You see, he's had a number of bad experiences with women. First wife cheated because he was a workaholic. Second wife cheated and threw it in his face, then when they broke up, she brought a false domestic violence claim in their divorce, which meant losing his guns and his career in law enforcement. When he was working on his PHD, several of the women at the University got upset that he said as a police office he had seen women commit domestic violence, and they tried to sabotage his degree. Then the third wife had mental health issues, and when they broke up she threatened to claim domestic violence, so he paid her off basically so he wouldn't lose his guns again. The last two were abusive to his disabled brother and his dogs too.
Well, we started getting close, and a lot of that was his idea. He's impulsive. His words again. Anyway, recently he starting having nightmares that he hadn't been having for over two years. He says it's not me, that I'm perfect, that it's any woman who tries to get close.

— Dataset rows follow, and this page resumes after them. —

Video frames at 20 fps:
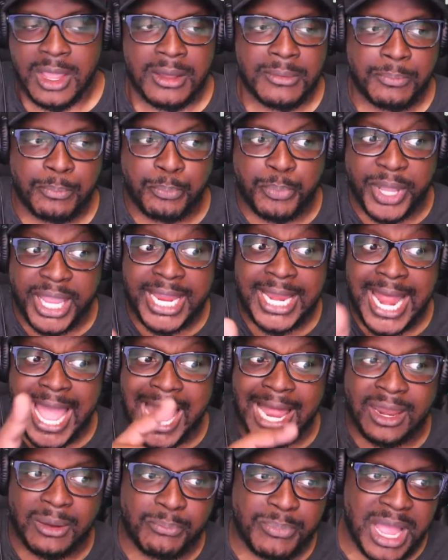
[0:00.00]
Beat
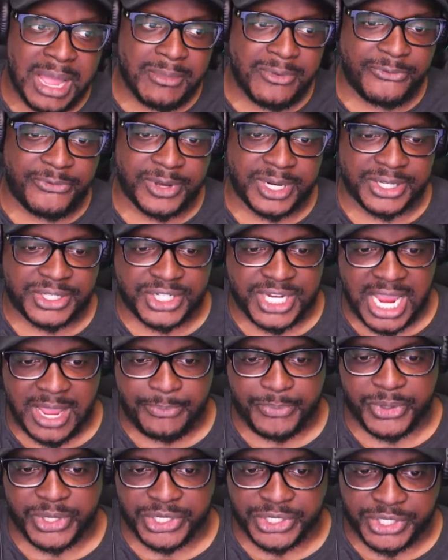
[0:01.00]
Alabama for the
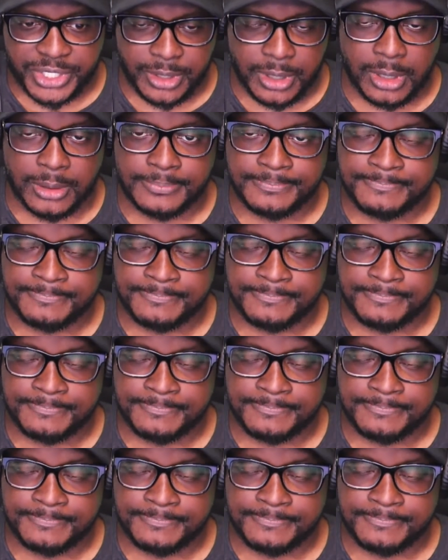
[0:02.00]
championship.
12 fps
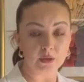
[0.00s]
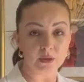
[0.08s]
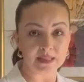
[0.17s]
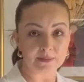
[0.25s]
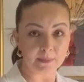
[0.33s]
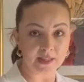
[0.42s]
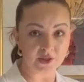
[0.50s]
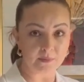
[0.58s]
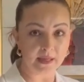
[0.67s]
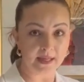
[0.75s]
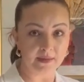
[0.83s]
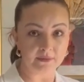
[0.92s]
your
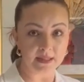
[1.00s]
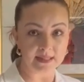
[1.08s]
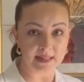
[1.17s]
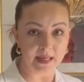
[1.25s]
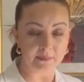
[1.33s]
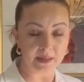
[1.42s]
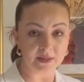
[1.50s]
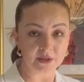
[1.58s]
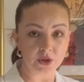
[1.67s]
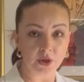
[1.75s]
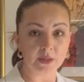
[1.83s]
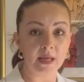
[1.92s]
splashback have the same
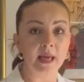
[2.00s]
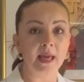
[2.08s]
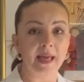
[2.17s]
undertone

So we're taking a break.
I suggested we start completely over. We take a walk together and then we go to our separate homes. If if doesn't trigger a trauma response, we do it again. Eventually, we graduate to dinner or a movie. If that doesn't trigger anything, well, one step at a time, and if it takes months, that's OK. He's thinking about it, and I'm waiting to hear.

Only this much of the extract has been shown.